- [Records for the task]
Start of Block
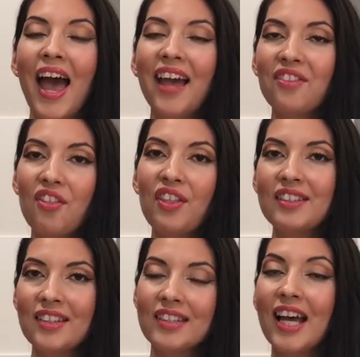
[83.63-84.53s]
And
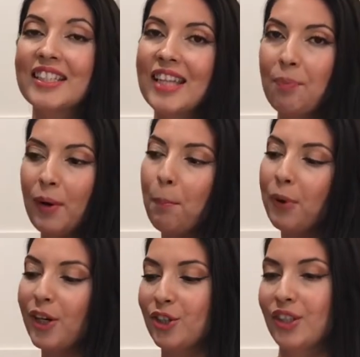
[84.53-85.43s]
this is a separate
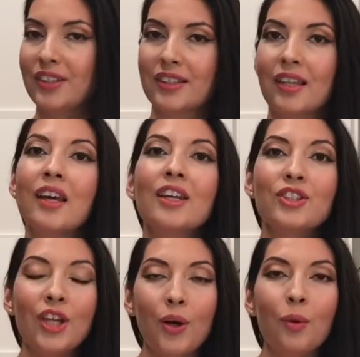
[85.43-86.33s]
purchase.
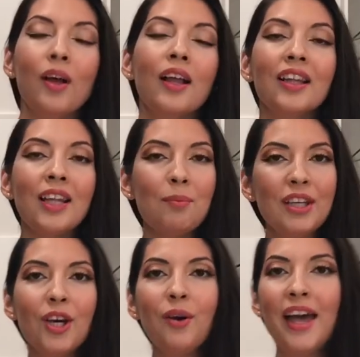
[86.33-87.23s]
So let
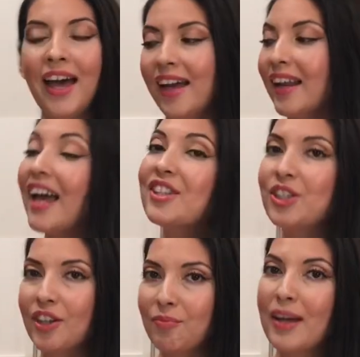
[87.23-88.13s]
me go ahead and
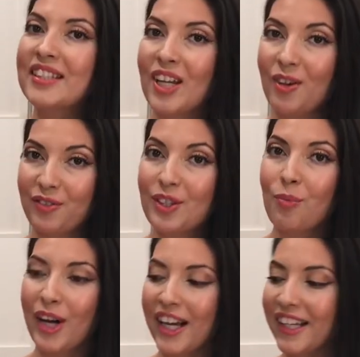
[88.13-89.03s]
serve myself some
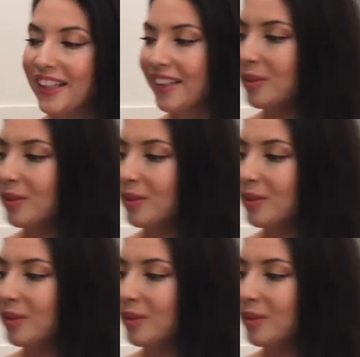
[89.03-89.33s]
wine.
End of Block
The preceding listing must be repeated exactly, with all images dropped.

[83.63-84.53s]
And
[84.53-85.43s]
this is a separate
[85.43-86.33s]
purchase.
[86.33-87.23s]
So let
[87.23-88.13s]
me go ahead and
[88.13-89.03s]
serve myself some
[89.03-89.33s]
wine.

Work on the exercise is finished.